[RECORDS SHOWN Boundary: Start]

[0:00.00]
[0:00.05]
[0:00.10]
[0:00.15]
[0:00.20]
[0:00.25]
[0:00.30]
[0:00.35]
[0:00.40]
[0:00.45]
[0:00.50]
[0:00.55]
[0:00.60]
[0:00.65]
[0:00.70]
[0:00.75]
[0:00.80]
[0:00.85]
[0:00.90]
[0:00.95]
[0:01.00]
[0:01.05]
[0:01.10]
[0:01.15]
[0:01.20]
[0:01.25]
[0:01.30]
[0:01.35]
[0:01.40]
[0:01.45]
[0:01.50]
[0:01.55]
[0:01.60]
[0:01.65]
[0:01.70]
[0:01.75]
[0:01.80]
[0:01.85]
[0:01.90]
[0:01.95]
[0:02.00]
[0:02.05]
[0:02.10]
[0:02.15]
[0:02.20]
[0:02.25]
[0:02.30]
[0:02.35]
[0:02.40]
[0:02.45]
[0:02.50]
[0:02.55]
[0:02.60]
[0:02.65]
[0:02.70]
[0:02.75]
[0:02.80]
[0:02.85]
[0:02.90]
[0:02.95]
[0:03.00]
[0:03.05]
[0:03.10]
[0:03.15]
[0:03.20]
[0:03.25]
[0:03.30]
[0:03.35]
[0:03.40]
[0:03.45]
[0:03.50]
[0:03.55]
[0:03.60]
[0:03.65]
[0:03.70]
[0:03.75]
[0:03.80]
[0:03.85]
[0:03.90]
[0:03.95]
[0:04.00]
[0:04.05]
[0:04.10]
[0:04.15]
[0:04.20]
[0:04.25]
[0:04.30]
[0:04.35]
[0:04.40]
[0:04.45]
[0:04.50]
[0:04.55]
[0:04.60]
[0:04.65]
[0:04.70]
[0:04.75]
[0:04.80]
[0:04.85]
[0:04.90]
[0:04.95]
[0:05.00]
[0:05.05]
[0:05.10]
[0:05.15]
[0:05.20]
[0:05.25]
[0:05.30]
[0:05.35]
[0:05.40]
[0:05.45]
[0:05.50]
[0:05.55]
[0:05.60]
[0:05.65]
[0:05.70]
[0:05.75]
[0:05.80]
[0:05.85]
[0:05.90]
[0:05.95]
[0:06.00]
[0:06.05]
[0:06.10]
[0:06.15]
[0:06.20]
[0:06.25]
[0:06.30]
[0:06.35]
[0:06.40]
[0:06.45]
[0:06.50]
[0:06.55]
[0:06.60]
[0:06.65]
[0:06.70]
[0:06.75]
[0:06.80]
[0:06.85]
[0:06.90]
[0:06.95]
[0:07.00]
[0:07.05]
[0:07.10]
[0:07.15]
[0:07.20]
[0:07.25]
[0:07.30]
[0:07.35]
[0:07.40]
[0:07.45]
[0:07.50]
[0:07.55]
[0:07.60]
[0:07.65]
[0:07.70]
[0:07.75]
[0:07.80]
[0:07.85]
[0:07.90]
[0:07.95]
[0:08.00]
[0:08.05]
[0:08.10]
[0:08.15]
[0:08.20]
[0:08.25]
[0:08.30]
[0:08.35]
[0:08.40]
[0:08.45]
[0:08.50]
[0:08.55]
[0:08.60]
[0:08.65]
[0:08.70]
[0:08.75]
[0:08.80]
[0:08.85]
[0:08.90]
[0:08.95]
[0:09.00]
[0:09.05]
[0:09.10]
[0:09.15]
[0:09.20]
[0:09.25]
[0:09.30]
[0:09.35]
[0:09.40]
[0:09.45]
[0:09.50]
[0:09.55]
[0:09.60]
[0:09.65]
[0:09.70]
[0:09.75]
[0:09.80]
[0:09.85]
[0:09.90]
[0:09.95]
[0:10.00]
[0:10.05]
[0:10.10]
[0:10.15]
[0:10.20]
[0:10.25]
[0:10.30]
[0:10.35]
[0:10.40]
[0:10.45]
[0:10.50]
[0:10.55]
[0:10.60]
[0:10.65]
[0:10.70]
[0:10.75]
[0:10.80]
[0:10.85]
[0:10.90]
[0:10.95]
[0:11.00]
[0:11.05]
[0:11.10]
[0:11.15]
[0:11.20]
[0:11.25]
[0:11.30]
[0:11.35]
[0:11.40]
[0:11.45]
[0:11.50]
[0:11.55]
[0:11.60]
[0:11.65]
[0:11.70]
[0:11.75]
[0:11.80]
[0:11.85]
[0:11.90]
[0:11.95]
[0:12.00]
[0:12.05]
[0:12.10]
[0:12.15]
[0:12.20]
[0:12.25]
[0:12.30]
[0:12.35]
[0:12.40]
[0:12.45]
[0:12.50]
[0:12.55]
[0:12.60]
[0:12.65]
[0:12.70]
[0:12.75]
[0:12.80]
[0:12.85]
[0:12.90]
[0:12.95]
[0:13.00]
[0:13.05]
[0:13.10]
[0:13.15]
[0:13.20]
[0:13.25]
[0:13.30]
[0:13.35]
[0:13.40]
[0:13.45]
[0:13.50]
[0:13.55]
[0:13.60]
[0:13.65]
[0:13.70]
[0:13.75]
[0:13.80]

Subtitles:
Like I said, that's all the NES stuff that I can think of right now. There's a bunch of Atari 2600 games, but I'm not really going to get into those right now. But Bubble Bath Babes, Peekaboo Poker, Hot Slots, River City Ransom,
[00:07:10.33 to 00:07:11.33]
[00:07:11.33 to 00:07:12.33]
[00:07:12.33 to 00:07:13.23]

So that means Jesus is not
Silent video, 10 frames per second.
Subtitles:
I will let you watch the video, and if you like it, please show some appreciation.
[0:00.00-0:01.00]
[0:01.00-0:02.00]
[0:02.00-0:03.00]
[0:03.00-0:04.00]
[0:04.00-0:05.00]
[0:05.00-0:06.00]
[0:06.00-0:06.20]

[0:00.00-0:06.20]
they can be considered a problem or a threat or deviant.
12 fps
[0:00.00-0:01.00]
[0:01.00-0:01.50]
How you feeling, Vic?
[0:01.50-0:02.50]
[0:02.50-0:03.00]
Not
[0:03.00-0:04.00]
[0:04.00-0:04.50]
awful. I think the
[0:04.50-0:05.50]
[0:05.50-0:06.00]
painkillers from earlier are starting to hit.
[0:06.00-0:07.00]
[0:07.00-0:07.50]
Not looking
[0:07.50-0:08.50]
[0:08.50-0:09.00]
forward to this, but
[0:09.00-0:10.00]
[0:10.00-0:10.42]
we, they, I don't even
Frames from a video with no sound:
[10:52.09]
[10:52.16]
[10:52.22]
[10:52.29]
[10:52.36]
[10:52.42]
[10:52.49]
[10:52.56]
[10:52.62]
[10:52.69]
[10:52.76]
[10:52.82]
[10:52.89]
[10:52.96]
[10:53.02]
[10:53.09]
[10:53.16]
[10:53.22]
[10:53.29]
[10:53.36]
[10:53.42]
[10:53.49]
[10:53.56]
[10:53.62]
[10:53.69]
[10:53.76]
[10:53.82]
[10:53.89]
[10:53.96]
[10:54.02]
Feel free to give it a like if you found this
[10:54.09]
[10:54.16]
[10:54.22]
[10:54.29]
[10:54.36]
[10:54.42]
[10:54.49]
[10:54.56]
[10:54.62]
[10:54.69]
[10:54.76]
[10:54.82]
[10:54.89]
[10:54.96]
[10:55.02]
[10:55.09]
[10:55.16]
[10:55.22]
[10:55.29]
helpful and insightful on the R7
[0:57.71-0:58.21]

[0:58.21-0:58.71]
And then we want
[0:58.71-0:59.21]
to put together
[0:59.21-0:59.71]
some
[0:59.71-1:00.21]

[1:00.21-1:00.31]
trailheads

[RECORDS SHOWN Boundary: End]

TASK REQUIREMENTS: Retype every record above exactly as written.

EXPECTED ANSWER:
[0:00.00]
[0:00.05]
[0:00.10]
[0:00.15]
[0:00.20]
[0:00.25]
[0:00.30]
[0:00.35]
[0:00.40]
[0:00.45]
[0:00.50]
[0:00.55]
[0:00.60]
[0:00.65]
[0:00.70]
[0:00.75]
[0:00.80]
[0:00.85]
[0:00.90]
[0:00.95]
[0:01.00]
[0:01.05]
[0:01.10]
[0:01.15]
[0:01.20]
[0:01.25]
[0:01.30]
[0:01.35]
[0:01.40]
[0:01.45]
[0:01.50]
[0:01.55]
[0:01.60]
[0:01.65]
[0:01.70]
[0:01.75]
[0:01.80]
[0:01.85]
[0:01.90]
[0:01.95]
[0:02.00]
[0:02.05]
[0:02.10]
[0:02.15]
[0:02.20]
[0:02.25]
[0:02.30]
[0:02.35]
[0:02.40]
[0:02.45]
[0:02.50]
[0:02.55]
[0:02.60]
[0:02.65]
[0:02.70]
[0:02.75]
[0:02.80]
[0:02.85]
[0:02.90]
[0:02.95]
[0:03.00]
[0:03.05]
[0:03.10]
[0:03.15]
[0:03.20]
[0:03.25]
[0:03.30]
[0:03.35]
[0:03.40]
[0:03.45]
[0:03.50]
[0:03.55]
[0:03.60]
[0:03.65]
[0:03.70]
[0:03.75]
[0:03.80]
[0:03.85]
[0:03.90]
[0:03.95]
[0:04.00]
[0:04.05]
[0:04.10]
[0:04.15]
[0:04.20]
[0:04.25]
[0:04.30]
[0:04.35]
[0:04.40]
[0:04.45]
[0:04.50]
[0:04.55]
[0:04.60]
[0:04.65]
[0:04.70]
[0:04.75]
[0:04.80]
[0:04.85]
[0:04.90]
[0:04.95]
[0:05.00]
[0:05.05]
[0:05.10]
[0:05.15]
[0:05.20]
[0:05.25]
[0:05.30]
[0:05.35]
[0:05.40]
[0:05.45]
[0:05.50]
[0:05.55]
[0:05.60]
[0:05.65]
[0:05.70]
[0:05.75]
[0:05.80]
[0:05.85]
[0:05.90]
[0:05.95]
[0:06.00]
[0:06.05]
[0:06.10]
[0:06.15]
[0:06.20]
[0:06.25]
[0:06.30]
[0:06.35]
[0:06.40]
[0:06.45]
[0:06.50]
[0:06.55]
[0:06.60]
[0:06.65]
[0:06.70]
[0:06.75]
[0:06.80]
[0:06.85]
[0:06.90]
[0:06.95]
[0:07.00]
[0:07.05]
[0:07.10]
[0:07.15]
[0:07.20]
[0:07.25]
[0:07.30]
[0:07.35]
[0:07.40]
[0:07.45]
[0:07.50]
[0:07.55]
[0:07.60]
[0:07.65]
[0:07.70]
[0:07.75]
[0:07.80]
[0:07.85]
[0:07.90]
[0:07.95]
[0:08.00]
[0:08.05]
[0:08.10]
[0:08.15]
[0:08.20]
[0:08.25]
[0:08.30]
[0:08.35]
[0:08.40]
[0:08.45]
[0:08.50]
[0:08.55]
[0:08.60]
[0:08.65]
[0:08.70]
[0:08.75]
[0:08.80]
[0:08.85]
[0:08.90]
[0:08.95]
[0:09.00]
[0:09.05]
[0:09.10]
[0:09.15]
[0:09.20]
[0:09.25]
[0:09.30]
[0:09.35]
[0:09.40]
[0:09.45]
[0:09.50]
[0:09.55]
[0:09.60]
[0:09.65]
[0:09.70]
[0:09.75]
[0:09.80]
[0:09.85]
[0:09.90]
[0:09.95]
[0:10.00]
[0:10.05]
[0:10.10]
[0:10.15]
[0:10.20]
[0:10.25]
[0:10.30]
[0:10.35]
[0:10.40]
[0:10.45]
[0:10.50]
[0:10.55]
[0:10.60]
[0:10.65]
[0:10.70]
[0:10.75]
[0:10.80]
[0:10.85]
[0:10.90]
[0:10.95]
[0:11.00]
[0:11.05]
[0:11.10]
[0:11.15]
[0:11.20]
[0:11.25]
[0:11.30]
[0:11.35]
[0:11.40]
[0:11.45]
[0:11.50]
[0:11.55]
[0:11.60]
[0:11.65]
[0:11.70]
[0:11.75]
[0:11.80]
[0:11.85]
[0:11.90]
[0:11.95]
[0:12.00]
[0:12.05]
[0:12.10]
[0:12.15]
[0:12.20]
[0:12.25]
[0:12.30]
[0:12.35]
[0:12.40]
[0:12.45]
[0:12.50]
[0:12.55]
[0:12.60]
[0:12.65]
[0:12.70]
[0:12.75]
[0:12.80]
[0:12.85]
[0:12.90]
[0:12.95]
[0:13.00]
[0:13.05]
[0:13.10]
[0:13.15]
[0:13.20]
[0:13.25]
[0:13.30]
[0:13.35]
[0:13.40]
[0:13.45]
[0:13.50]
[0:13.55]
[0:13.60]
[0:13.65]
[0:13.70]
[0:13.75]
[0:13.80]

Subtitles:
Like I said, that's all the NES stuff that I can think of right now. There's a bunch of Atari 2600 games, but I'm not really going to get into those right now. But Bubble Bath Babes, Peekaboo Poker, Hot Slots, River City Ransom,
[00:07:10.33 to 00:07:11.33]
[00:07:11.33 to 00:07:12.33]
[00:07:12.33 to 00:07:13.23]

So that means Jesus is not
Silent video, 10 frames per second.
Subtitles:
I will let you watch the video, and if you like it, please show some appreciation.
[0:00.00-0:01.00]
[0:01.00-0:02.00]
[0:02.00-0:03.00]
[0:03.00-0:04.00]
[0:04.00-0:05.00]
[0:05.00-0:06.00]
[0:06.00-0:06.20]

[0:00.00-0:06.20]
they can be considered a problem or a threat or deviant.
12 fps
[0:00.00-0:01.00]
[0:01.00-0:01.50]
How you feeling, Vic?
[0:01.50-0:02.50]
[0:02.50-0:03.00]
Not
[0:03.00-0:04.00]
[0:04.00-0:04.50]
awful. I think the
[0:04.50-0:05.50]
[0:05.50-0:06.00]
painkillers from earlier are starting to hit.
[0:06.00-0:07.00]
[0:07.00-0:07.50]
Not looking
[0:07.50-0:08.50]
[0:08.50-0:09.00]
forward to this, but
[0:09.00-0:10.00]
[0:10.00-0:10.42]
we, they, I don't even
Frames from a video with no sound:
[10:52.09]
[10:52.16]
[10:52.22]
[10:52.29]
[10:52.36]
[10:52.42]
[10:52.49]
[10:52.56]
[10:52.62]
[10:52.69]
[10:52.76]
[10:52.82]
[10:52.89]
[10:52.96]
[10:53.02]
[10:53.09]
[10:53.16]
[10:53.22]
[10:53.29]
[10:53.36]
[10:53.42]
[10:53.49]
[10:53.56]
[10:53.62]
[10:53.69]
[10:53.76]
[10:53.82]
[10:53.89]
[10:53.96]
[10:54.02]
Feel free to give it a like if you found this
[10:54.09]
[10:54.16]
[10:54.22]
[10:54.29]
[10:54.36]
[10:54.42]
[10:54.49]
[10:54.56]
[10:54.62]
[10:54.69]
[10:54.76]
[10:54.82]
[10:54.89]
[10:54.96]
[10:55.02]
[10:55.09]
[10:55.16]
[10:55.22]
[10:55.29]
helpful and insightful on the R7
[0:57.71-0:58.21]

[0:58.21-0:58.71]
And then we want
[0:58.71-0:59.21]
to put together
[0:59.21-0:59.71]
some
[0:59.71-1:00.21]

[1:00.21-1:00.31]
trailheads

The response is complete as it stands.